Miami's Team 1, consisting of Pratt, Karki, Koulouris, and Baig, produced a presentation that won first place.

“The biggest reason we won was because we focused on the future. We saw many proposals the government had already discussed or implemented. We were the only team to introduce the possibility of AI as a factor. We also focused our presentation on easily understood visuals and impactful words. We made sure not to bore the client with graphs or regression and instead concentrated on communicating our understanding,” Pratt said. “At the end of the presentation, when the client came with questions, we were eager to impress.”

"As someone with no background in cconomics, I was able to learn a lot during the competition. It was an extensive hands-on learning experience for me where I applied my coding/data science skills to come up with solutions," Karki, a mathematics and computer science major, said.

“Participating in the Econ Games was a challenging yet rewarding experience,” Baig said. “Despite the hard-work, the Econ Games offered understanding of data visualization for actionable insights, making it a valuable learning experience for myself and the team.”

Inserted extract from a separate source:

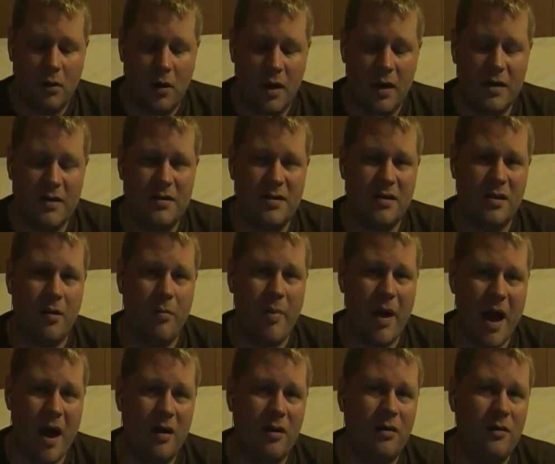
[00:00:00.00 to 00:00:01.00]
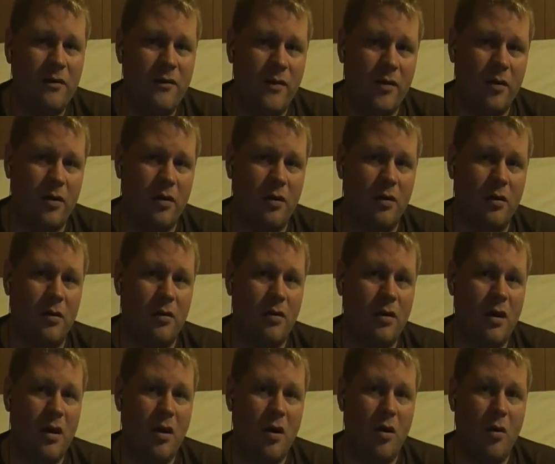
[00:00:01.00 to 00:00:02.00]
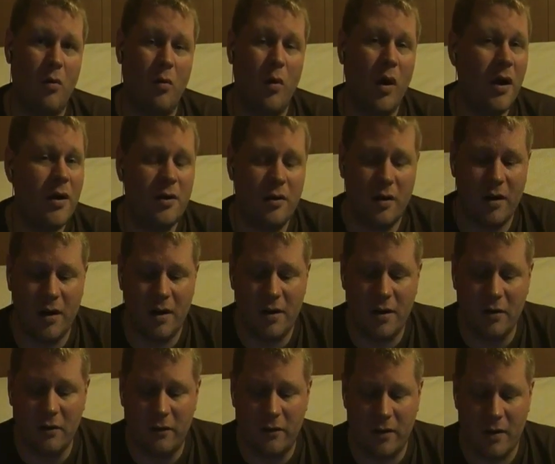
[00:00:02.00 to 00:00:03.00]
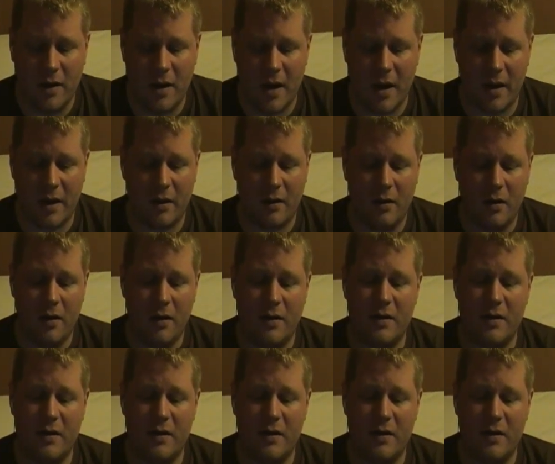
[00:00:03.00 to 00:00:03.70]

And this is a battle for what you're going to do for the day.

“Overall, this experience changed how I viewed a job in this field. It wasn't just an analytics competition; we had to create something ourselves and offer solutions to a problem we had learned about 24 hours before. It was a chance to understand the importance of working with others, communicating across knowledge levels, and thinking for yourself,” Pratt said. “They never gave us any answers; we had to find them and refine them into something we were proud to put on display.”

“Our advisors gave us the support when we needed it, and the founders of the Econ Games Dr. Darshak Patel and Dr. Abdullah Al-Bahrani, were great mentors along the way,” Koulouris said. “I would highly recommend students from all majors, not just economics majors, to participate in the Econ Games.”